Weaker filtering: SMS spam filtering is less advanced than email spam filtering. More smishing messages reach users than equivalent email phishing would.

Platform trust: People tend to trust text messages more than emails, partly because they associate their phone number with verified identity.

Context plausibility: Delivery notifications, bank alerts, and two-factor codes all arrive via SMS — making smishing messages that mimic these communications immediately plausible.

Limited screen space: Short text messages leave less room to display the full URL, and mobile browsers may not display full domains clearly, making link inspection harder.

Common Smishing Scenarios

Package Delivery Smishing:
"Your package from [carrier] requires confirmation of your delivery address. Update here: [link]"

This exploits the expectation that packages are in transit. Even if you are not expecting a delivery, the message creates curiosity or mild concern.

Bank Alert Smishing:
"Your bank account has been temporarily locked due to suspicious activity. Verify your identity to restore access: [link]"

Tax and Government Smishing:
"HMRC: You are eligible for a tax refund of £347.82. Claim here within 48 hours: [link]"

Two-Factor Authentication Smishing:
"Your verification code is 847291. Reply with this code to confirm your identity." (The attacker has already tried to log into an account with your credentials and needs the 2FA code.)

Prize and Reward Smishing:
"Congratulations! You have been selected to receive a gift. Claim your reward here: [link]"

How to Identify Smishing

Check the Sender:
Legitimate organizations generally use short codes (5-6 digit numbers) or registered business names, not regular mobile phone numbers. A bank texting you from a regular mobile number is suspicious.

Do Not Click Links:
The primary danger in smishing is clicking the link. If you receive an unexpected text about your bank, delivery, or government agency, navigate to the official website directly rather than clicking the link in the message.

Verify the Claim Independently:
If a text claims there is an issue with your bank account, call your bank using the number on the back of your card — not any number provided in the text.

Unsolicited OTP Requests:
If you receive an OTP code you did not request, someone has your phone number and may be attempting to access an account. Do not share the code with anyone who contacts you claiming to need it.

Report and Block:
In the US, forward smishing texts to 7726 (SPAM). Most mobile operating systems allow you to block the sender number.

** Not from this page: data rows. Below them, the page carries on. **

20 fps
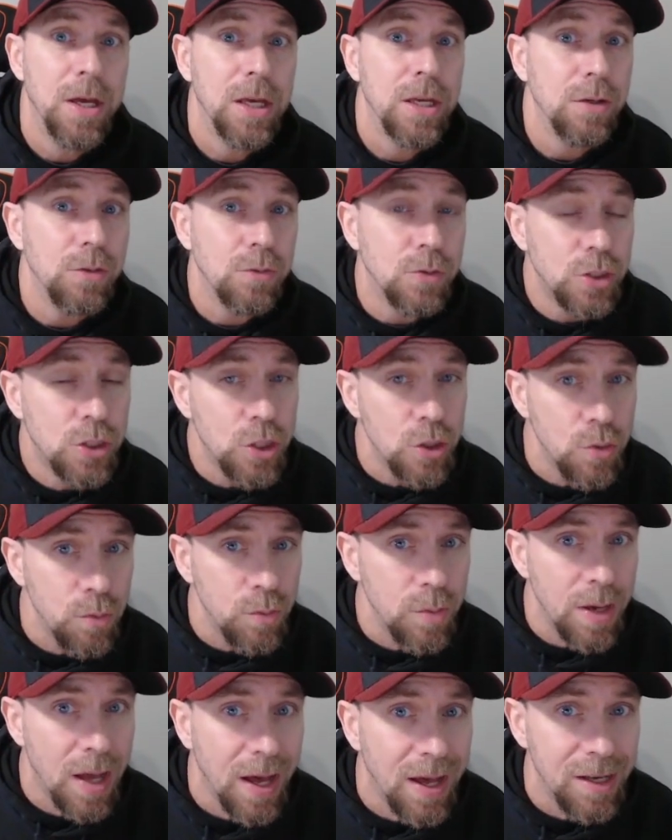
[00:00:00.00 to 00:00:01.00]
You do
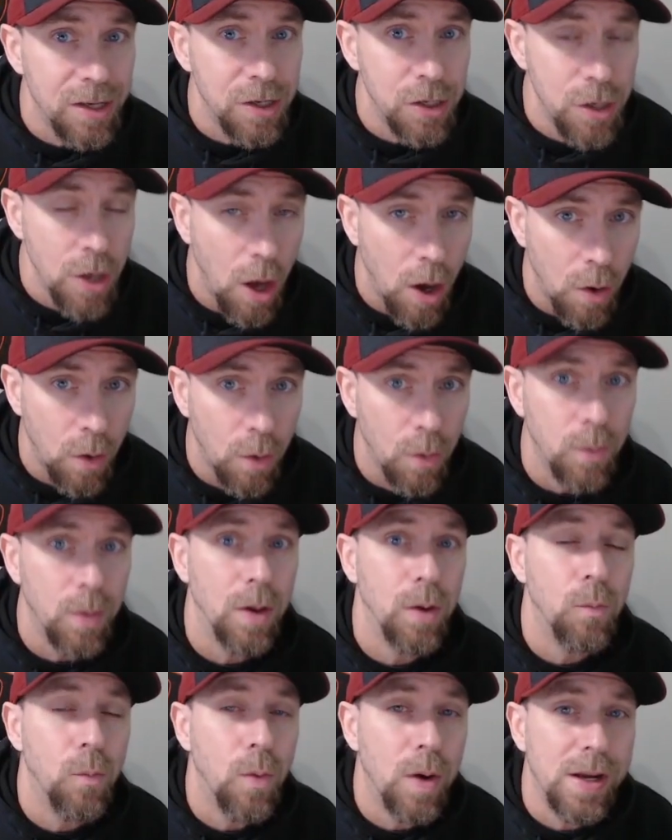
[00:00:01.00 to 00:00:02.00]
not know
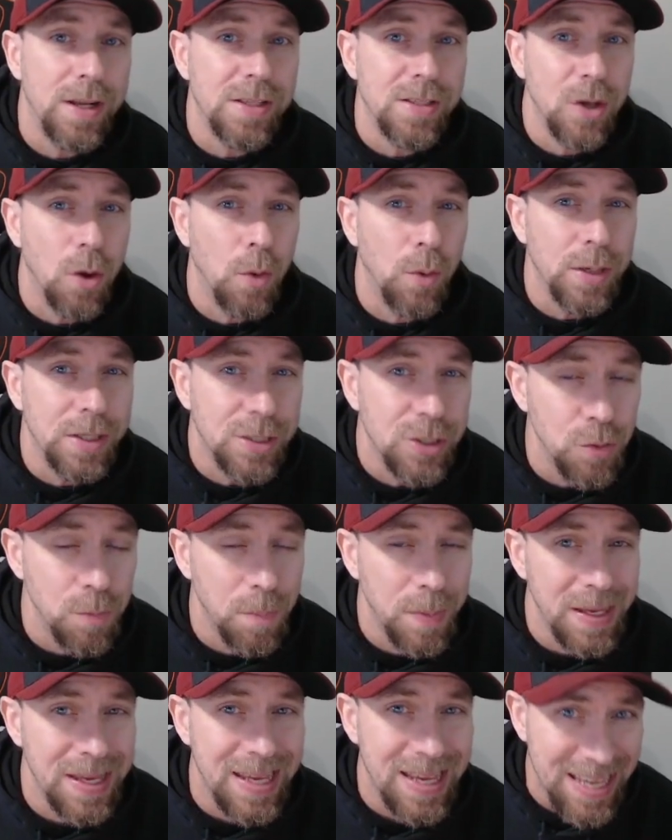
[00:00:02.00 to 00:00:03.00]
what is going to
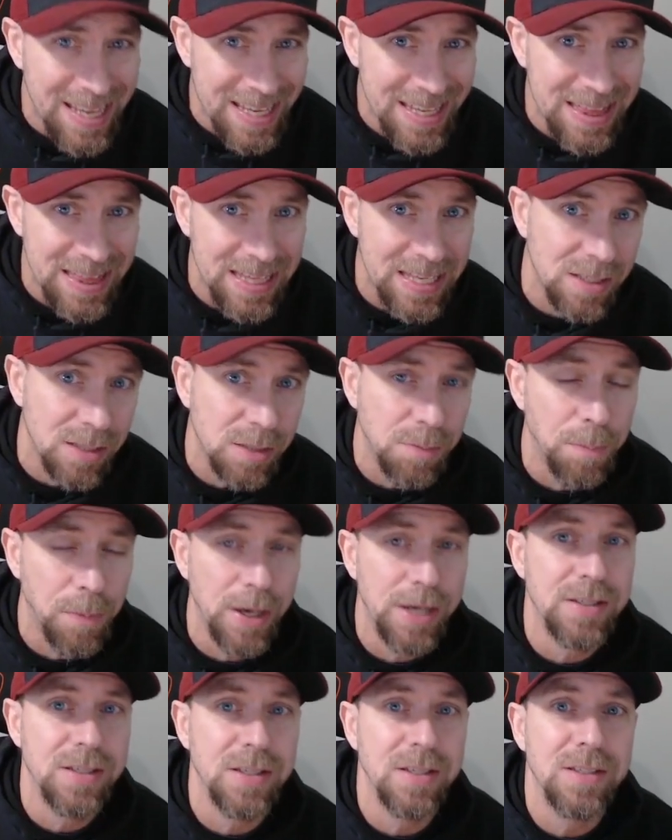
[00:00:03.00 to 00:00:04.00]
be in these
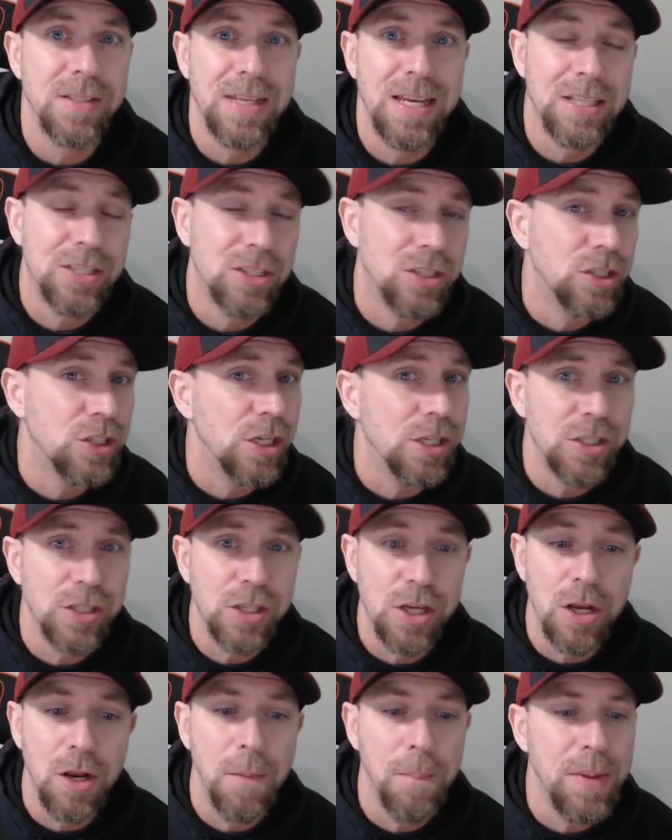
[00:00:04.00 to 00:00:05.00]
presents. It's just
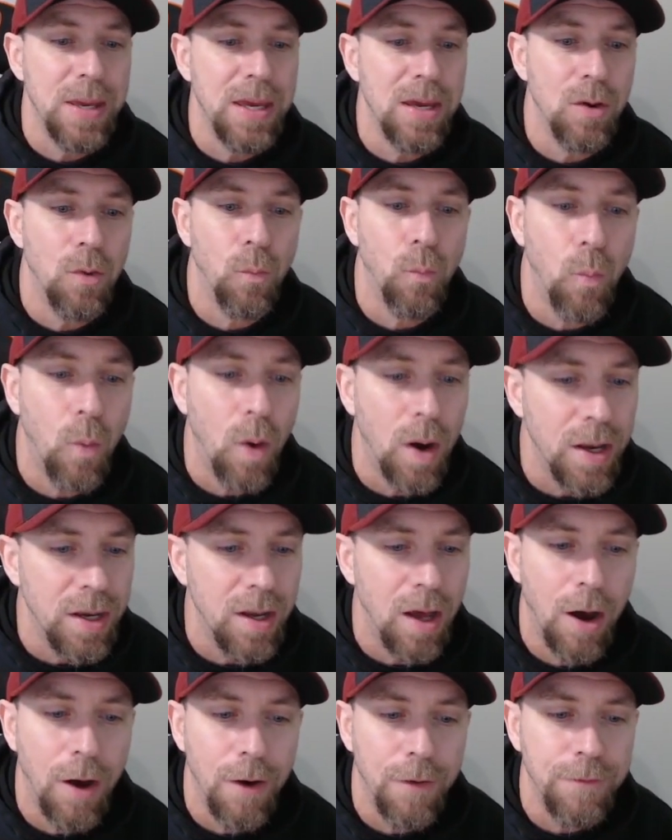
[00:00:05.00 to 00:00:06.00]
going to be one
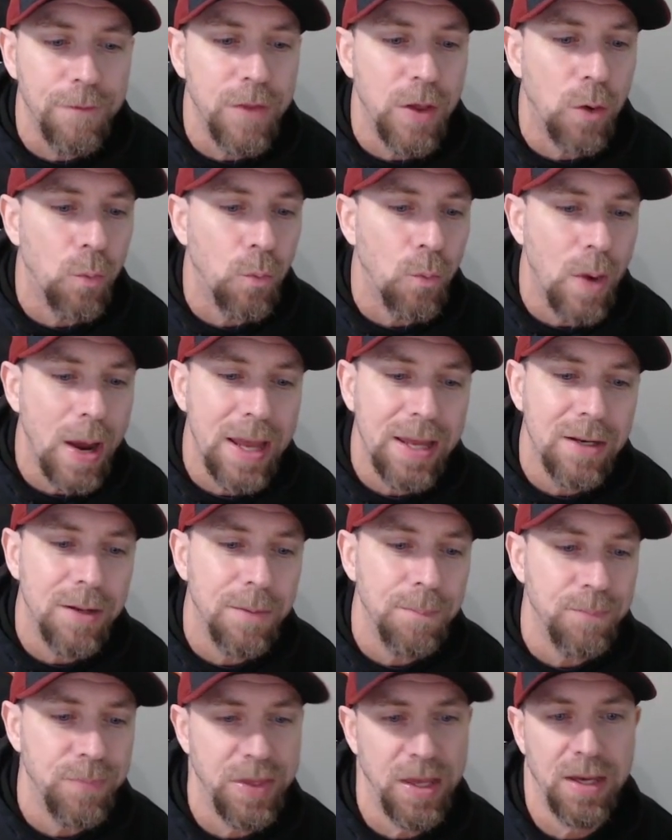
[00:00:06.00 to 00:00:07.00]
of the
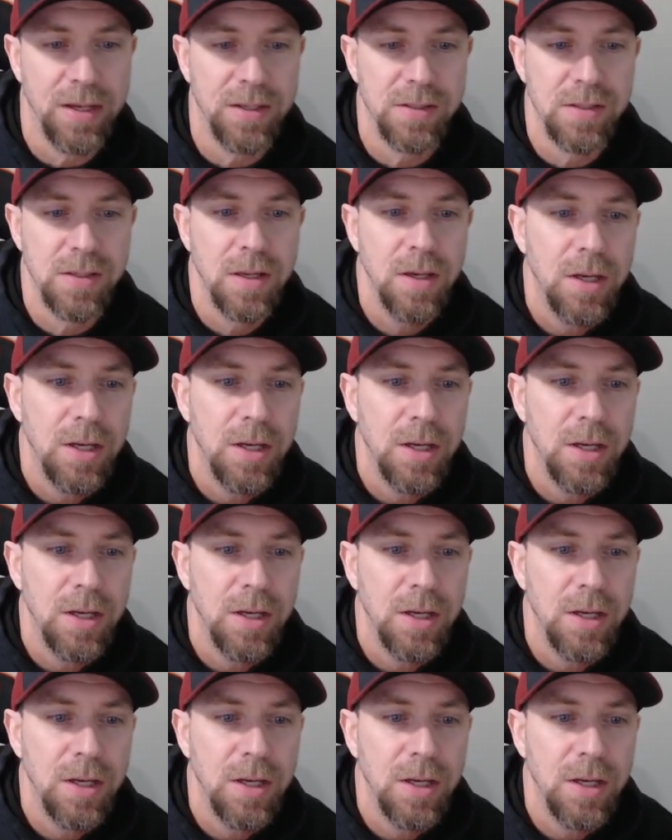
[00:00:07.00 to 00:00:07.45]
random things.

The Intersection with Email Privacy

Smishing is primarily a phone number threat, not an email threat. However, it connects to email privacy in one important way:

Two-factor authentication via SMS is vulnerable to smishing. If an attacker smishes you into providing an OTP code, they can use it to access an account even with your password compromised separately.

This is one reason security professionals recommend upgrading from SMS-based 2FA to authenticator apps (TOTP) for important accounts. An authenticator app generates codes locally on your device — there is no SMS message to intercept or trick you into sharing.

FAQ:

Q: My number is unlisted — how did they get it?
A: Phone numbers are collected through data breaches, data broker databases, random generation (sequential or area code-based), and harvesting from websites and social media. Even unlisted numbers can appear in breach databases.

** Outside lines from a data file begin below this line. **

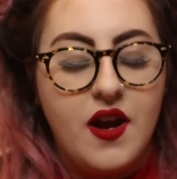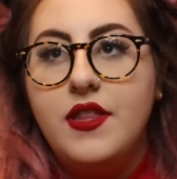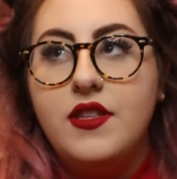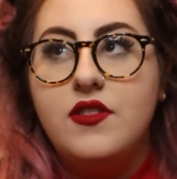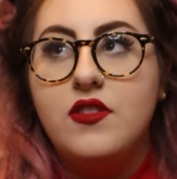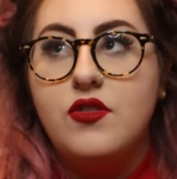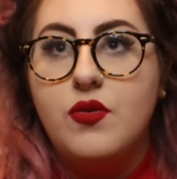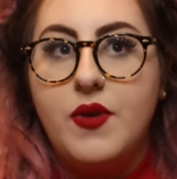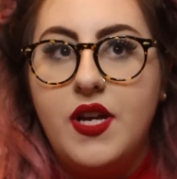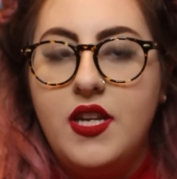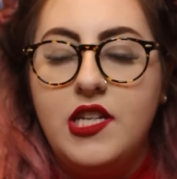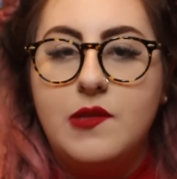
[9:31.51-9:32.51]
I think this
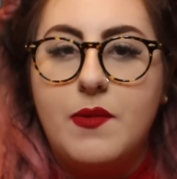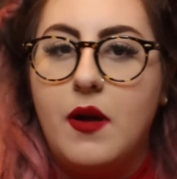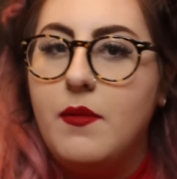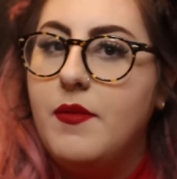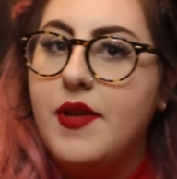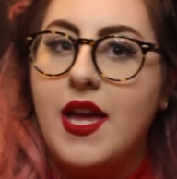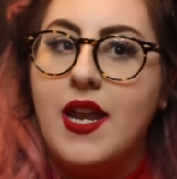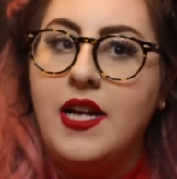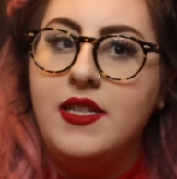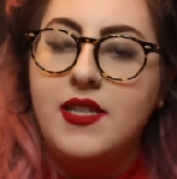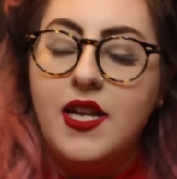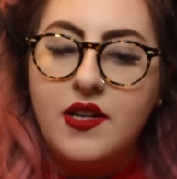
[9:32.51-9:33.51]
twin is probably an
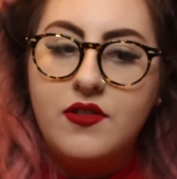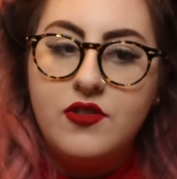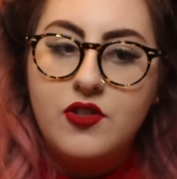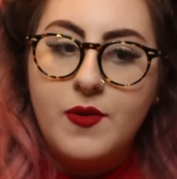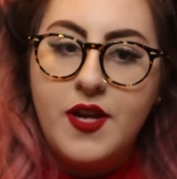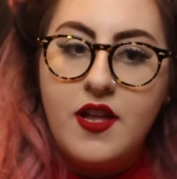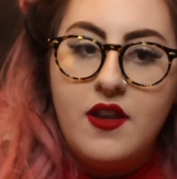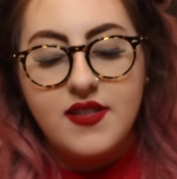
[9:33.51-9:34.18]
identical twin.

Q: Is clicking a smishing link immediately dangerous?
A: Clicking the link may expose you to drive-by malware on some highly malicious sites. More commonly, the primary danger is entering information on the fake site the link leads to.

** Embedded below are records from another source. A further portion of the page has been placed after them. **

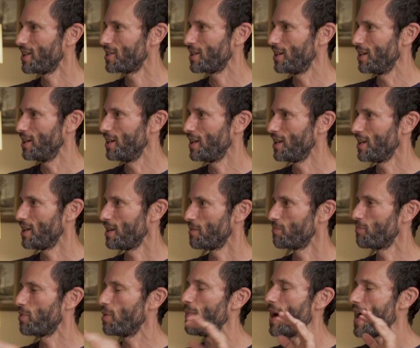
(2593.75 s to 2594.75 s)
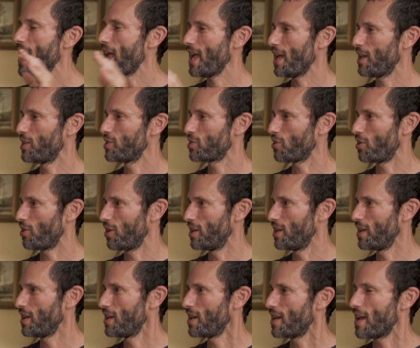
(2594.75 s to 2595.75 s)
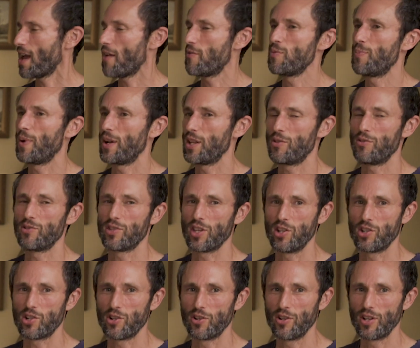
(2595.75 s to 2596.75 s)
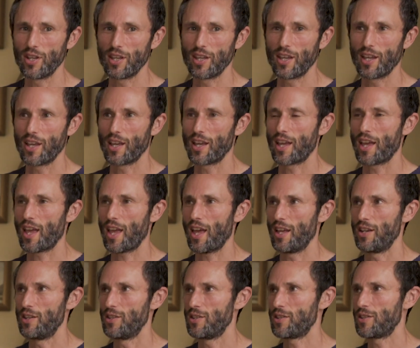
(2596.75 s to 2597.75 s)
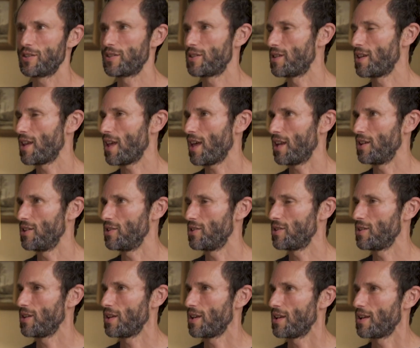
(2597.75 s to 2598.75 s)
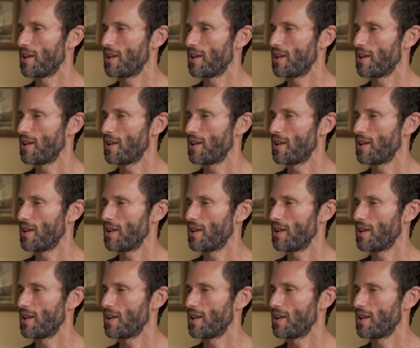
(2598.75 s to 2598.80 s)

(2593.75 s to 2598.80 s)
to put my hands on everybody who's injured, and and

Q: How do I report smishing in countries other than the US?
A: In the UK, forward to 7726. In Australia, report to Scamwatch at scamwatch.gov.au. In other countries, forward to your carrier and check your national cybercrime reporting agency.

Conclusion:

Smishing is a growing threat that exploits the trusted and immediate nature of text message communication. The defenses are the same as email phishing in principle — verify independently, do not click unexpected links, be skeptical of urgency — but must be applied to a channel where defenses are typically lower. Upgrading SMS-based 2FA to authenticator apps removes the most dangerous vulnerability that smishing can exploit.